Actogidiella

Scientific classification
- Domain: Eukaryota
- Kingdom: Animalia
- Phylum: Arthropoda
- Class: Malacostraca
- Order: Amphipoda
- Family: Bogidiellidae
- Genus: Actogidiella Stock, 1981
- Species: A. cultrifera
- Binomial name: Actogidiella cultrifera Stock, 1981

= Actogidiella =

- Genus: Actogidiella
- Species: cultrifera
- Authority: Stock, 1981
- Parent authority: Stock, 1981

Genus of crustaceans

Actogidiella is a monotypic genus of amphipod crustaceans. It contains only the species Actogidiella cultrifera. The genus' name derives from the Greek word for seacoast and the suffix -gidiella which refers to its habitat.

== Description ==
The genus has small coxal plates which are wider than they are long. Towards the rear, these plates do not overlap. There are three pairs of coxal gills.

The mandibles are reduced in chewing capabilities, having a slightly transformed palp with swollen second segments. The first maxilla has a palp with 2 segments and a bristled inner lose. The second maxilla is similar, but is slightly less bristly. The maxilliped has short inner and outer lobed which have short spines pointed outwards. This maxilliped is not sexually dimorphous, but is the same in both male and female members of the genus.
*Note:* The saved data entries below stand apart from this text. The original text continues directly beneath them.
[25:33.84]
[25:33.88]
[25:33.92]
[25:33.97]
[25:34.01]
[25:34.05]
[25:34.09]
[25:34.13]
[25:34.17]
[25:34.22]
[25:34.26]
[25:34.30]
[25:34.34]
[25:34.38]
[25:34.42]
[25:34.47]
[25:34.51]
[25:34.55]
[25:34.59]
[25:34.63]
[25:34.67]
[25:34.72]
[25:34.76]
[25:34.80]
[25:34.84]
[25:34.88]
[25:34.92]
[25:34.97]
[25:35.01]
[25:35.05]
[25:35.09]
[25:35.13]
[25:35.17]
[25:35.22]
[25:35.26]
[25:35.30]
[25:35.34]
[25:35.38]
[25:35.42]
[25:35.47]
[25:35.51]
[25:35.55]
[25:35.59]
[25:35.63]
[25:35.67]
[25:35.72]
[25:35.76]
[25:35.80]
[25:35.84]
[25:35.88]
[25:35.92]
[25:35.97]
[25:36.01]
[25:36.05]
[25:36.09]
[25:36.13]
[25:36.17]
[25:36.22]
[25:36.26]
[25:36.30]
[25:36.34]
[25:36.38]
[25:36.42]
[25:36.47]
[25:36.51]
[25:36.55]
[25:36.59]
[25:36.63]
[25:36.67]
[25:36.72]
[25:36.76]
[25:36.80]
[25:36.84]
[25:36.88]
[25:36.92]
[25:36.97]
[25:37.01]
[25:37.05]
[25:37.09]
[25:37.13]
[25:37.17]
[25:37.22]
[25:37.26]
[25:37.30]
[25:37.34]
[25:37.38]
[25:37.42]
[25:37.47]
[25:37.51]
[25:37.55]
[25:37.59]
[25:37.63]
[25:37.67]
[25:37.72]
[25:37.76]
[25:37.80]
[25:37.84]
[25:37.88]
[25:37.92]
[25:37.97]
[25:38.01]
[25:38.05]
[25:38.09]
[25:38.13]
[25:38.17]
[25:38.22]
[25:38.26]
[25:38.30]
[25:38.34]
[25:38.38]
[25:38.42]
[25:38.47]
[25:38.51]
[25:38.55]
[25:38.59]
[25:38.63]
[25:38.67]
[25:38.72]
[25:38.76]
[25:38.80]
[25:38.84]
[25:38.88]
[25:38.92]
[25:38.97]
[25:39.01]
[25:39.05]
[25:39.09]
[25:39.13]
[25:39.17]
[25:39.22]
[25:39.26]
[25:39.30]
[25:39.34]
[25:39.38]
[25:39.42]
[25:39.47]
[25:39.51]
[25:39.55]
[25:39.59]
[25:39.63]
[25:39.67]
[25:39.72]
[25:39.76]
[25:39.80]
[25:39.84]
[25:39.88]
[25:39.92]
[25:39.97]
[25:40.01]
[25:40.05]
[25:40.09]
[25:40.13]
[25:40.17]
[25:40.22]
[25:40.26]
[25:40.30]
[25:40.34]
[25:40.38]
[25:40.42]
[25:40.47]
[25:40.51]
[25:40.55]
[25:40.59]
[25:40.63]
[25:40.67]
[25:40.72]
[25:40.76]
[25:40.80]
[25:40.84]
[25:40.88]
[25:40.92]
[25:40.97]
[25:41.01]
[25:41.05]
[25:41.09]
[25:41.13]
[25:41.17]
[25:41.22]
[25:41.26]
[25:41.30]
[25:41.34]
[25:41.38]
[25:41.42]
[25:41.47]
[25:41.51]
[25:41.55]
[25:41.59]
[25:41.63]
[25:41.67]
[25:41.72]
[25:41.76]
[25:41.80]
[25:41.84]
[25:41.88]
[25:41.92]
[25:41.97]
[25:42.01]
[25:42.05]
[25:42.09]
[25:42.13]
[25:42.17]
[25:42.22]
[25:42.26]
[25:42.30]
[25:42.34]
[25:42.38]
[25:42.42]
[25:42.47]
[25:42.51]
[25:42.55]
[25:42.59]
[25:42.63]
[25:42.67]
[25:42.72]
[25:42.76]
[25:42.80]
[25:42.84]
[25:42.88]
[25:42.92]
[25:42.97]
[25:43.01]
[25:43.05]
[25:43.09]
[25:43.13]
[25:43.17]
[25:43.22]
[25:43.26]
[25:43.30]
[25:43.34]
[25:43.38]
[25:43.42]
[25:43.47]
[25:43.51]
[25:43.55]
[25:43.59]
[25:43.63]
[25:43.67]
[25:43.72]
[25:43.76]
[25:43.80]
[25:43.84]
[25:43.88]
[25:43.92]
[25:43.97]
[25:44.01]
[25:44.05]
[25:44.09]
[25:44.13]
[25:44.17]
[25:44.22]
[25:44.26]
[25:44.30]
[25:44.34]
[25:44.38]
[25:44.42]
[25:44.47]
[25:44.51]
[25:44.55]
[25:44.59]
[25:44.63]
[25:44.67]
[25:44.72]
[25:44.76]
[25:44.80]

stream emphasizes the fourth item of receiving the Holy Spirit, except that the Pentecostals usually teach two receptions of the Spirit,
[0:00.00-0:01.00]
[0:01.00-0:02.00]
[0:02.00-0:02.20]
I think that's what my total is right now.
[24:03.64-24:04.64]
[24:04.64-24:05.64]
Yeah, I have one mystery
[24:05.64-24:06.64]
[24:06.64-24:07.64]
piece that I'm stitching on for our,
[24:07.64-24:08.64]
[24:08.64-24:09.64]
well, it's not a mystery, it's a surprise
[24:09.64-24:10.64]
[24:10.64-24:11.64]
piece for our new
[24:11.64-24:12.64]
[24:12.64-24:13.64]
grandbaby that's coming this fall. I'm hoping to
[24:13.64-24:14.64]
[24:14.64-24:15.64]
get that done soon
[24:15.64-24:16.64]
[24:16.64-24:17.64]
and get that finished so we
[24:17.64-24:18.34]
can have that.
The pleopodal lungs are not transformed, but one spine on the second segment of the second pleopod is transformed in male specimens. The first uropod is transformed in both males and females. The endopodites are curved and dagger-like; the exopodite is shorter than the endopodite; in females they are rod-like with transformed spines. The second uropod is not transformed, and the third uropod is monomerous with a very shallow outward notch.

== Taxonomy ==

=== Specimens ===
The type specimen of Actogidiella cultrifera is a female collected in the Virgin Islands by Jan Hendrik Stock west of the Well Bay airfield on Beef Island, in the species' type locality. Today, the specimen is kept at the Zoological Museum of Amsterdam along with several paratype and allotype specimens.

=== Species ===
In its original description in 1981, Actogidiella was stated to be a monotypic genus containing only the species Actogidiella cultrifera. However, it is possible that related species could be placed into the genus, and one as yet unnamed species in Curaçao is likely to be another member.

== Distribution and habitat ==
The genus has been recorded in Tortolla in the West Indies. Its habitat can be intertidal, interstitial, or marine beaches.